I don't know hon... I feel your pain, but I'm not sure how to address the situation.
Originally Posted by CiKi90
I actually have distanced myself from people at various times in my life, and when we've come back together I haven't necessarily had a big talk with them before we reignited the relationship. First we started talking about nothing: the talk came later. Would you feel comfortable making contact with her and not talking about things? From other things you've told me, she sounds a bit confrontational, so maybe this wouldn't be possible. I do think it's healthy though, cos' then you're re-establishing the friendship in lightness, not in the shadow of the past.
THe main thing you need to ask yourself through is - do you feel stable enough to start to build new boundaries with your sister?
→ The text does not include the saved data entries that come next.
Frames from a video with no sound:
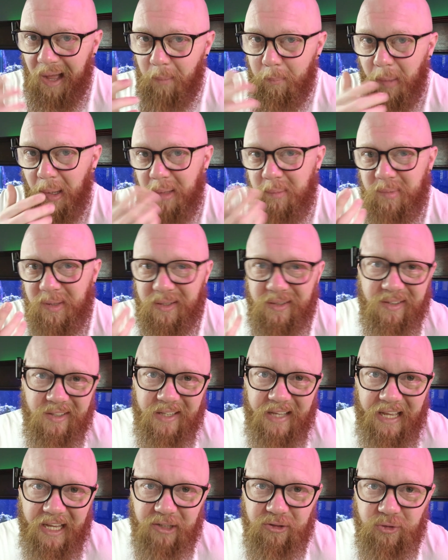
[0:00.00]
I might be a
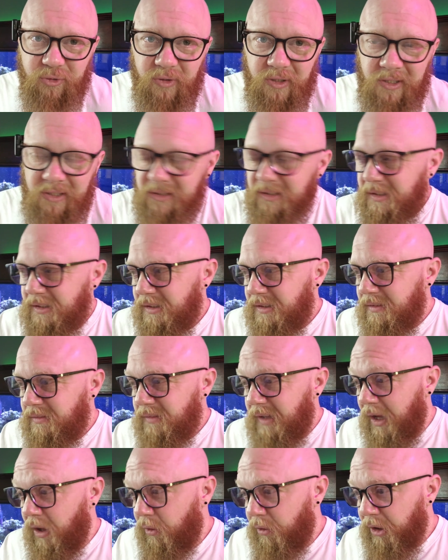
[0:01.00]
little extra.
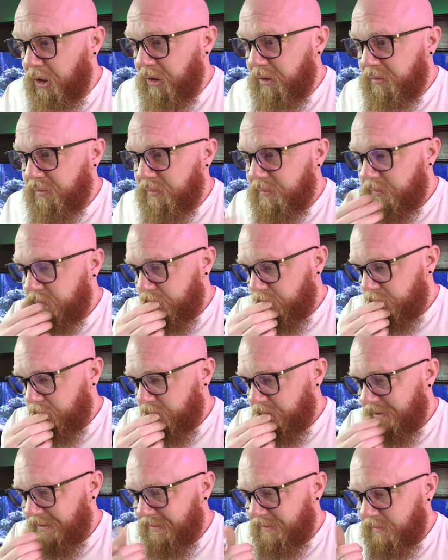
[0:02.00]
I don't know.
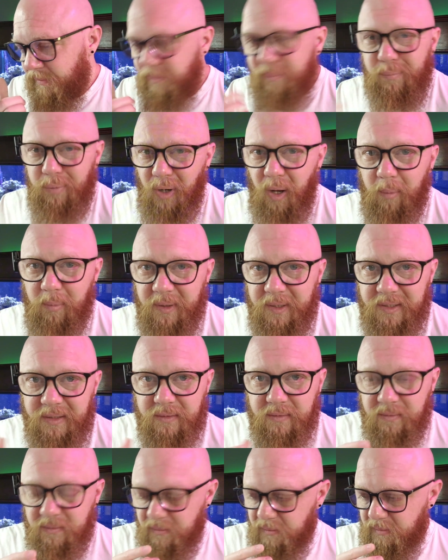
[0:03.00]
Probably.
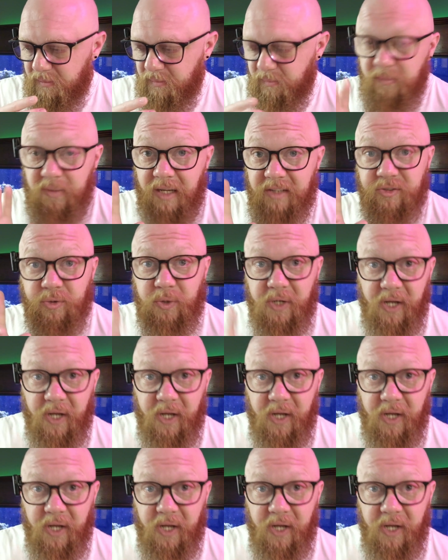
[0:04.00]
That's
I think a big danger would be if you contact her now out of guilt and end up apologising for pulling away from her. I think you need to be clear in your heart that you did what you had to do, and you can feel compassion for her, but your relationship has to change now.
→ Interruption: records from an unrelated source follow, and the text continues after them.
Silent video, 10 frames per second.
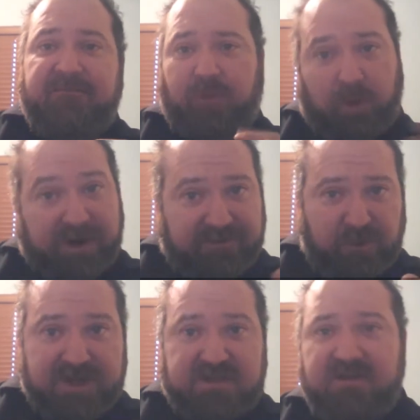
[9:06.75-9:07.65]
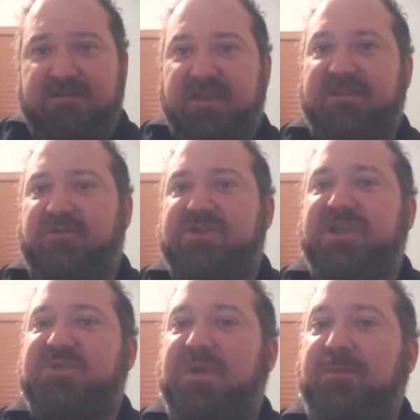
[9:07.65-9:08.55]
for whatever reason, the
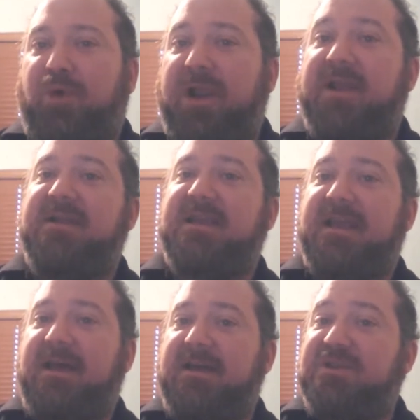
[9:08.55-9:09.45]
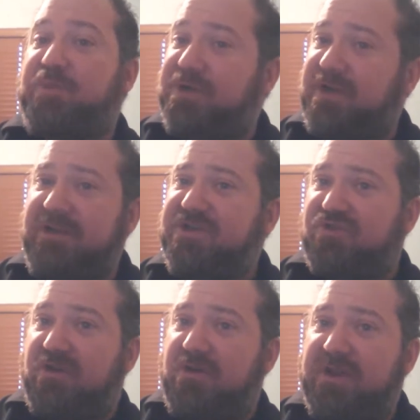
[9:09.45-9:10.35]
EvilGSP brand is particularly
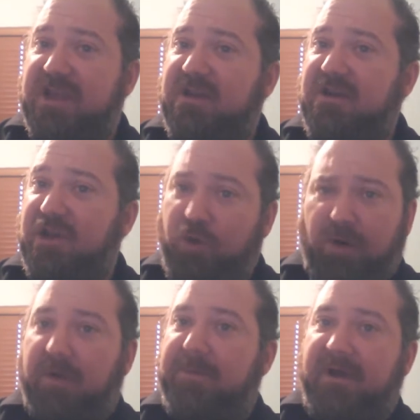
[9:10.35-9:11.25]
strong in Europe.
Great news about the SO though! Permanent change is gradual.
In relation to the hunger signals, this is a wild shot, but... stress hormones go up at night. Maybe your hunger signals are driven by stress? And maybe you're also just hungry after not eating all day. You also stay up quite late. Why don't you want to eat at night?
PS. I answered your question about grated courgettes on my journal
Last edited by YogaBare; 05-20-2013 at 05:16 PM.
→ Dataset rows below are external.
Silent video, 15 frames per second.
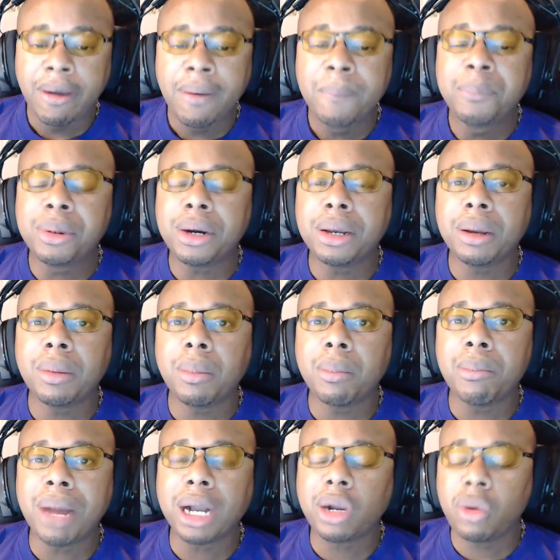but
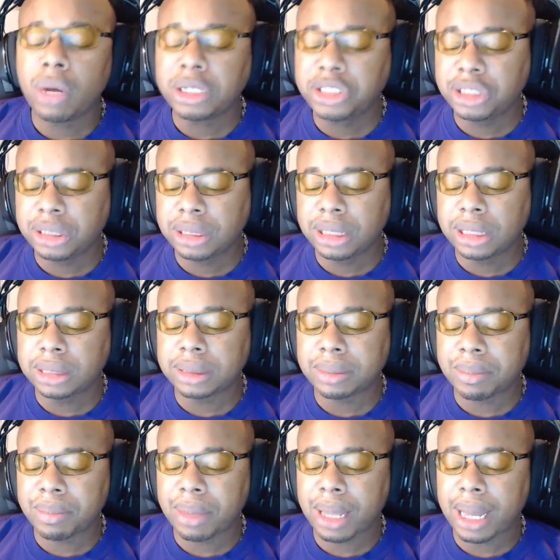my question is
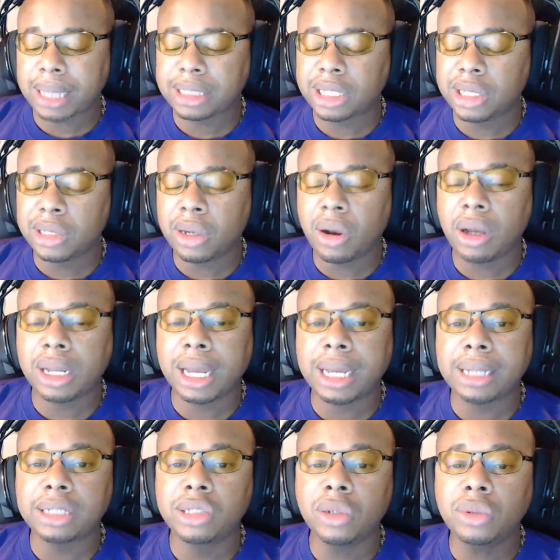to y'all,
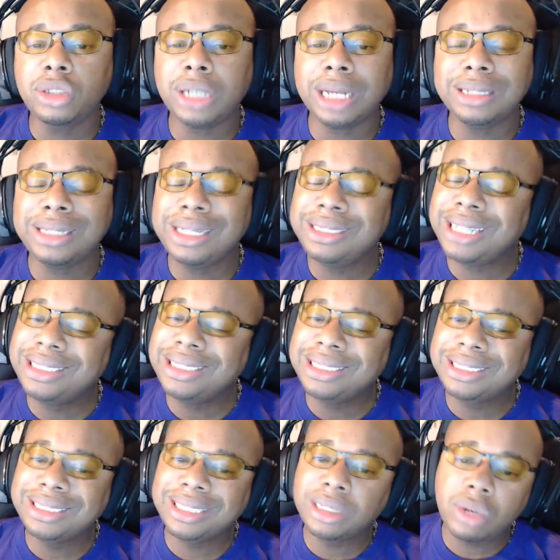like, don't y'all think they
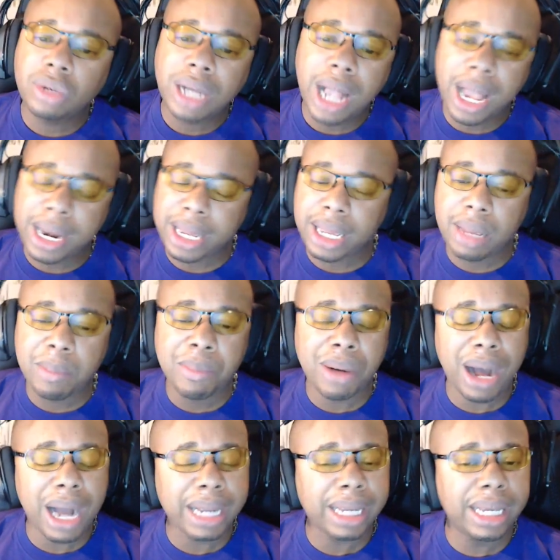still kind of in
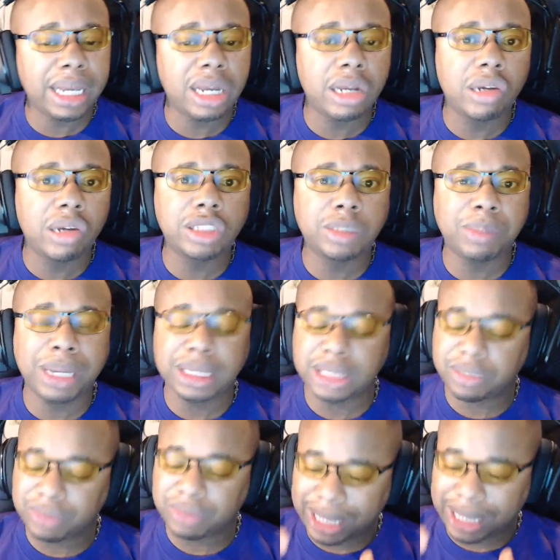pocket in a good space
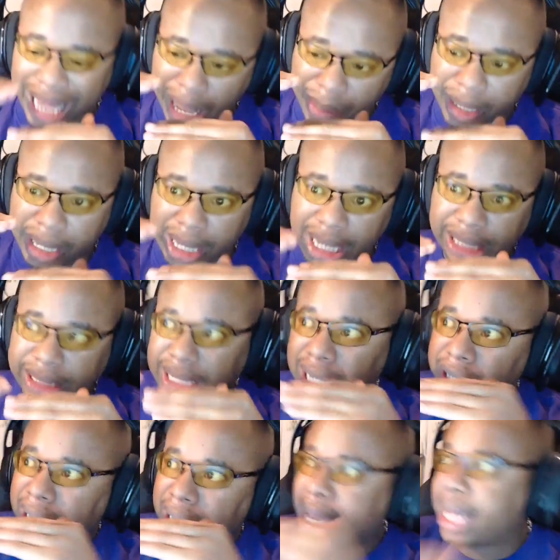if the gap is
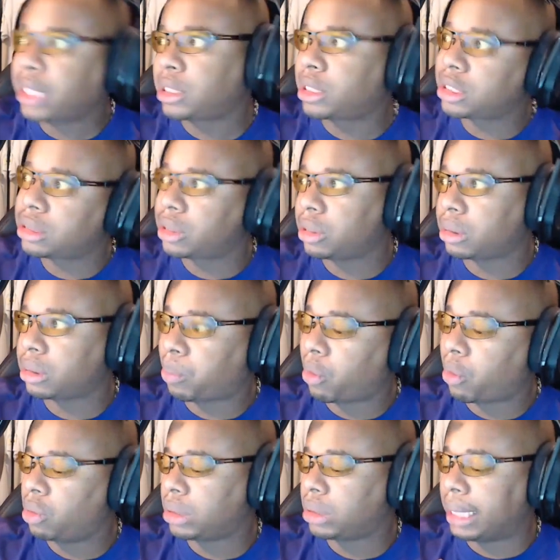stay like X the
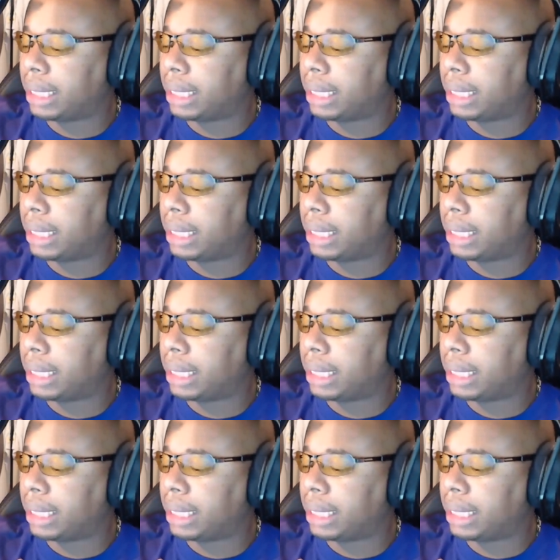Pro is like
"I think the basic anti-aging diet is also the best diet for prevention and treatment of diabetes, scleroderma, and the various "connective tissue diseases." This would emphasize high protein, low unsaturated fats, low iron, and high antioxidant consumption, with a moderate or low starch consumption.
In practice, this means that a major part of the diet should be milk, cheese, eggs, shellfish, fruits and coconut oil, with vitamin E and salt as the safest supplements."